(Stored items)
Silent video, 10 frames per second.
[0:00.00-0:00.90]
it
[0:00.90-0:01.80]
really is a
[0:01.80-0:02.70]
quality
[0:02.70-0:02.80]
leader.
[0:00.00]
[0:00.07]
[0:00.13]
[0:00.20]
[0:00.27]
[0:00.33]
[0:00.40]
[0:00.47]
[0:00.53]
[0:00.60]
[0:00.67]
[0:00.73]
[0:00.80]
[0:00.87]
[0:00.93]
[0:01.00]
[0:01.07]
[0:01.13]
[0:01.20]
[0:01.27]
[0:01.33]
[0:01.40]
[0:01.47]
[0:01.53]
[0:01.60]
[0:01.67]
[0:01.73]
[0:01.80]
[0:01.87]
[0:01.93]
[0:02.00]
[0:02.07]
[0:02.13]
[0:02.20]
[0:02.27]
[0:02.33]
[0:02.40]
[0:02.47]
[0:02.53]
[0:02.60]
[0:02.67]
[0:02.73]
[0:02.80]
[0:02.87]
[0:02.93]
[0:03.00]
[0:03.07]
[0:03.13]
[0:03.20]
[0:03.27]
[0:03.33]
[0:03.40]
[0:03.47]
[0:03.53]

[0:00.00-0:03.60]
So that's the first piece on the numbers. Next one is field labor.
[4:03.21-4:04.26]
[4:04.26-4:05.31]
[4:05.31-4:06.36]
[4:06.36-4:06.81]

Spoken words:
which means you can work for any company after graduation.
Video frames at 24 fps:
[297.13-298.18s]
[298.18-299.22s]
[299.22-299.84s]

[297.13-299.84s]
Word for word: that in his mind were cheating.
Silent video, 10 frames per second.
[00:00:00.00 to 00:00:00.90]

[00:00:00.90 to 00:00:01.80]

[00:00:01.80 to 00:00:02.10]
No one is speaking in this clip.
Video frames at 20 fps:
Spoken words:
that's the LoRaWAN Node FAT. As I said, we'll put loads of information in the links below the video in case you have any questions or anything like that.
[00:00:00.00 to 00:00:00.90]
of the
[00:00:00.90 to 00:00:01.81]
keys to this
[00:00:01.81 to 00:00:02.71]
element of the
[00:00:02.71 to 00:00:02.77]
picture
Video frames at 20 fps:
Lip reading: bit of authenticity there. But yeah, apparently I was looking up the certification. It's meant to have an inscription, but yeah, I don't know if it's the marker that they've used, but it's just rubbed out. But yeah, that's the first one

**YOUR INSTRUCTIONS**
Having read the entries, output all of them verbatim.

**EXERCISE ANSWER**
Silent video, 10 frames per second.
[0:00.00-0:00.90]
it
[0:00.90-0:01.80]
really is a
[0:01.80-0:02.70]
quality
[0:02.70-0:02.80]
leader.
[0:00.00]
[0:00.07]
[0:00.13]
[0:00.20]
[0:00.27]
[0:00.33]
[0:00.40]
[0:00.47]
[0:00.53]
[0:00.60]
[0:00.67]
[0:00.73]
[0:00.80]
[0:00.87]
[0:00.93]
[0:01.00]
[0:01.07]
[0:01.13]
[0:01.20]
[0:01.27]
[0:01.33]
[0:01.40]
[0:01.47]
[0:01.53]
[0:01.60]
[0:01.67]
[0:01.73]
[0:01.80]
[0:01.87]
[0:01.93]
[0:02.00]
[0:02.07]
[0:02.13]
[0:02.20]
[0:02.27]
[0:02.33]
[0:02.40]
[0:02.47]
[0:02.53]
[0:02.60]
[0:02.67]
[0:02.73]
[0:02.80]
[0:02.87]
[0:02.93]
[0:03.00]
[0:03.07]
[0:03.13]
[0:03.20]
[0:03.27]
[0:03.33]
[0:03.40]
[0:03.47]
[0:03.53]

[0:00.00-0:03.60]
So that's the first piece on the numbers. Next one is field labor.
[4:03.21-4:04.26]
[4:04.26-4:05.31]
[4:05.31-4:06.36]
[4:06.36-4:06.81]

Spoken words:
which means you can work for any company after graduation.
Video frames at 24 fps:
[297.13-298.18s]
[298.18-299.22s]
[299.22-299.84s]

[297.13-299.84s]
Word for word: that in his mind were cheating.
Silent video, 10 frames per second.
[00:00:00.00 to 00:00:00.90]

[00:00:00.90 to 00:00:01.80]

[00:00:01.80 to 00:00:02.10]
No one is speaking in this clip.
Video frames at 20 fps:
Spoken words:
that's the LoRaWAN Node FAT. As I said, we'll put loads of information in the links below the video in case you have any questions or anything like that.
[00:00:00.00 to 00:00:00.90]
of the
[00:00:00.90 to 00:00:01.81]
keys to this
[00:00:01.81 to 00:00:02.71]
element of the
[00:00:02.71 to 00:00:02.77]
picture
Video frames at 20 fps:
Lip reading: bit of authenticity there. But yeah, apparently I was looking up the certification. It's meant to have an inscription, but yeah, I don't know if it's the marker that they've used, but it's just rubbed out. But yeah, that's the first one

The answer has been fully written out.